And then his [God's] kingdom shall appear
throughout all his creation.
And then Satan shall be no more
and sorrow shall depart with him. . . .
For the Most High will arise, the eternal God alone
and he will appear to punish the gentiles.
Then Thou, O Israel, shall be happy . . .
and God will exalt thee
and he will cause thee to approach the heavens of the
stars. . .
The Kiddush, a prayer used in Jewish
synagogues at the beginning of our era, testifies how widespread was such a
hope for God's immediate intervention:
{112}
Magnified and sanctified be his great name
in the world that he has created according to his will.
May he establish his kingdom in your lifetime and in your day
and in the lifetime of all the house of Israel,
even speedily and at a near time.
Similarly the followers of Jesus prayed:
Father, hallowed be thy name. Thy kingdom come.
The different groups within Judaism
answered the burning question of every Jew—What must
I do to enter the kingdom of
heaven?—quite differently, precisely because no single "orthodox"
answer existed at the time. The priestly establishment and aristocracy
sought to preserve Israel's national existence as the people of God by
preserving the Temple and the capital through collaboration with the Romans.

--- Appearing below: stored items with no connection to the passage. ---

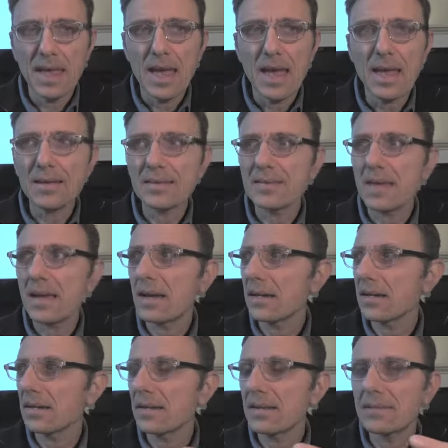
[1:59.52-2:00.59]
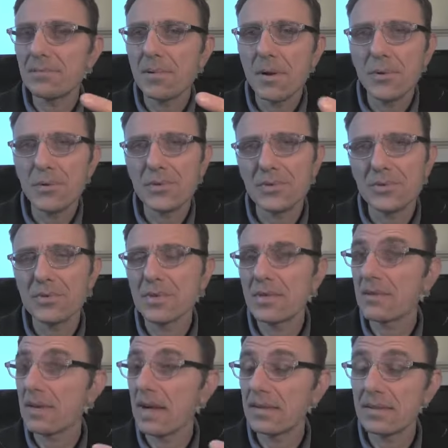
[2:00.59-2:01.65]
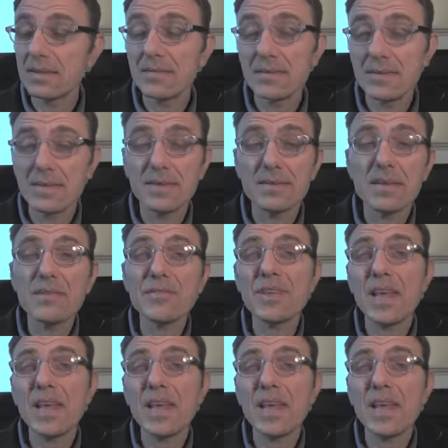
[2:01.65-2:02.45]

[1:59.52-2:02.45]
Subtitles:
As they are exposed to the creativity that's even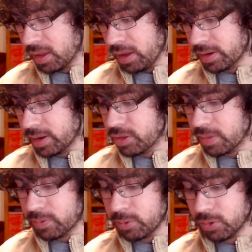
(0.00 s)
A Nenji
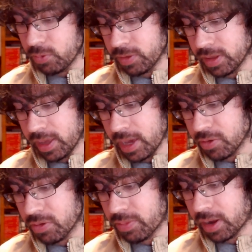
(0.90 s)
butsu was encased
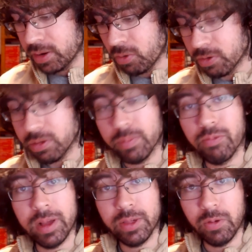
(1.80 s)
in her body in order to
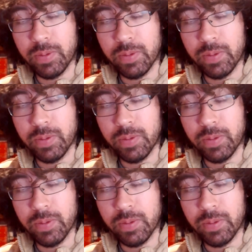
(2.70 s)
suppress her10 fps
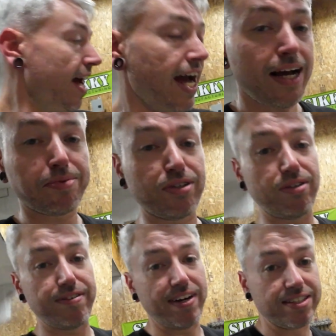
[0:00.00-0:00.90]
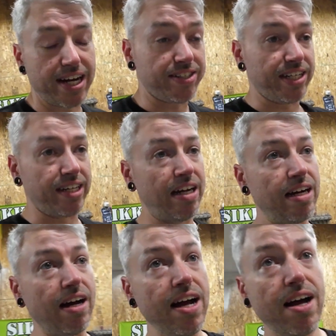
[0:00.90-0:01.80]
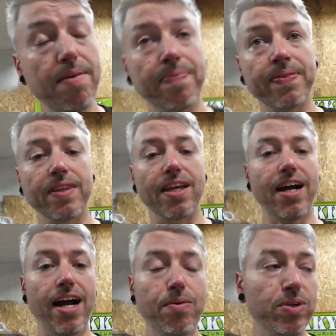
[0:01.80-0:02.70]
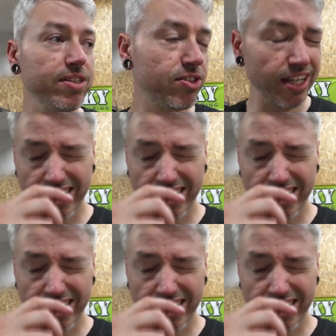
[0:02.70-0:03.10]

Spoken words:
Absolutely fantastic. I wouldn't say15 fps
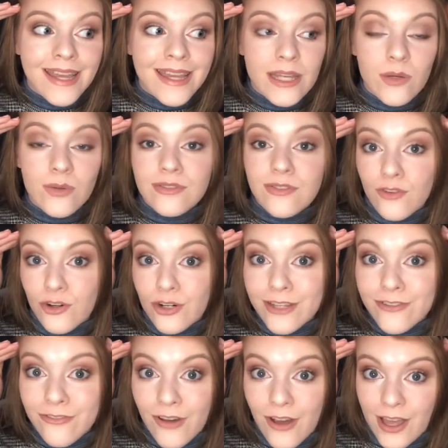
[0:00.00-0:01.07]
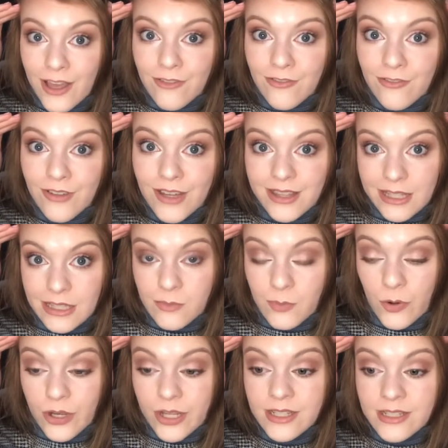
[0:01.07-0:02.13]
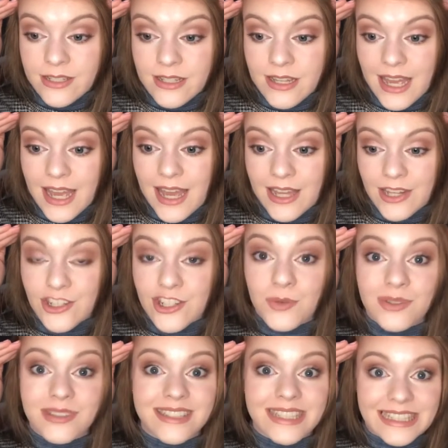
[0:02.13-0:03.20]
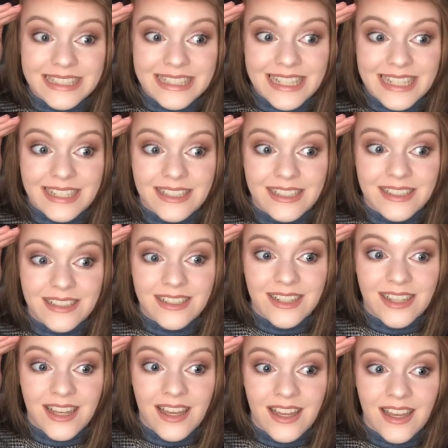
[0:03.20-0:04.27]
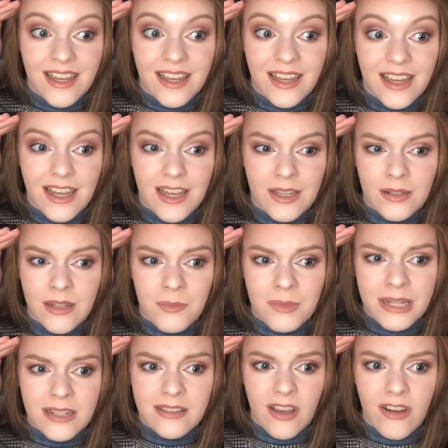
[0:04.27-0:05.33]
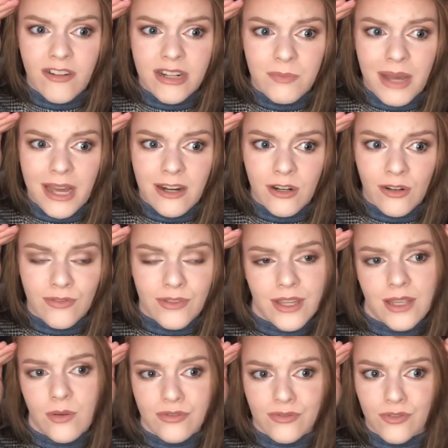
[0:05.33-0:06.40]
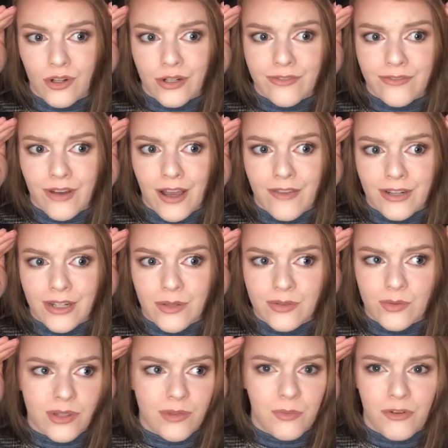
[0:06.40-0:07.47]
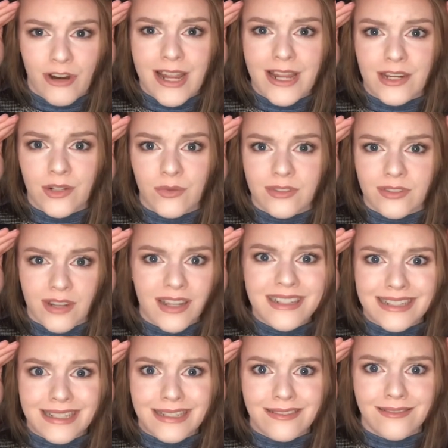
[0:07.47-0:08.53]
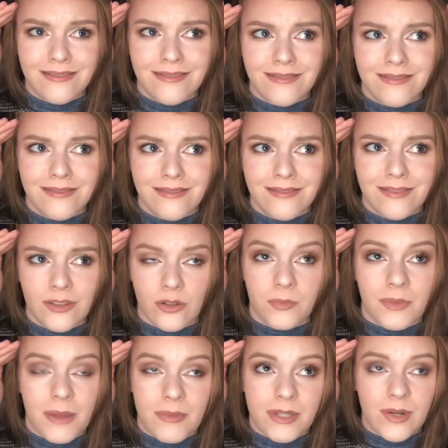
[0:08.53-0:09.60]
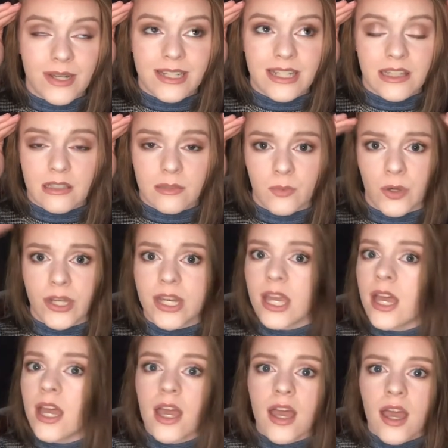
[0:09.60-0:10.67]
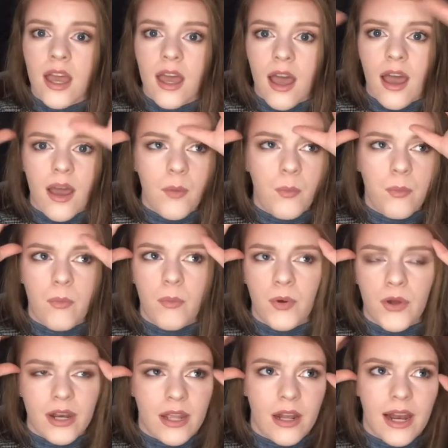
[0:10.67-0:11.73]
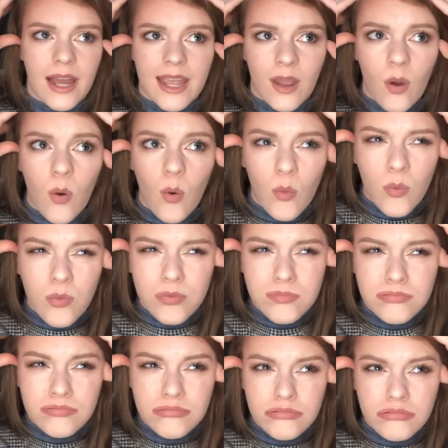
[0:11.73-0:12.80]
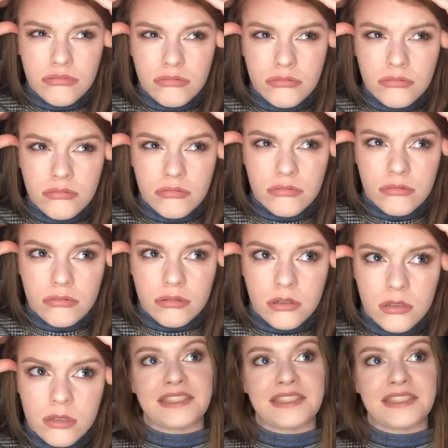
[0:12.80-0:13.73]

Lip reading: He was 45 at this point, and she was 16. And I mean, it's already bad enough that he was 45 and he was with Mairead, who was 19, or maybe 20 at this point. But like, whoa.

The Essenes established separate communes in towns and cities throughout the
country, held everything in common, employed a different ritual of
purification, devoted themselves to agricultural labor, and were very strict
in their interpretation of Torah. The community of Qumran, for example,
withdrew into the desert to create a "holy people" to replace the
Temple with its illegitimate rituals and priesthood until the Temple's
sacredness would be restored and Israel would be liberated in the final
"holy war." The Sicarii gathered for military rebellion the
impoverished and disenfranchised, the people of the countryside plagued by
high Roman and Jerusalem taxes, to liberate Jerusalem and Israel from Roman
occupation and desecration. The Pharisees did not separate from the people
but sought to realize their vision of a "holy people of priests" by
transferring cultic purity and priestly holiness to everyday life. Their
chief concerns were for the preservation of the cultic purity of the table
community and especially for the observation of the dietary laws. In contrast
to the common people they were meticulous in paying their Levitical and
priestly tithes, in keeping the sabbath observance and purity laws. Some
formed urban religious communities (havuroth) whose members ate their food in
rigorous levitical cleanness and kept company only with those who observed
such strict observance of the priestly purity laws. Politically they were
split, some participating in the revolutionary unrest, others advocating a
politics of pacification.
The apocalyptic prophets who, according
to Josephus, appeared in pre-70 Judaism sought to reenact the Exodus by
leading people into
{113}
the desert. John the Baptizer announced
God's wrath and judgment and called the people to undergo a baptism of
repentance. Apocalyptic scribes and wisdom teachers not only collected
prophetic oracles and the sayings of the fathers but also wrote and collected
whole new books of revelation and wisdom. The Sadducees, who were most
influential among the upper classes, the landholders, and merchants, claimed
to be the legitimate heirs of Israel's covenant and therefore insisted that
since only the written Torah had the authority of revelation, it had to be
strictly adhered to. They rejected as innovation the Pharisaic insistence on
both written and oral Torah, and rejected all claims to revelatory authority
alongside the written Torah as deception.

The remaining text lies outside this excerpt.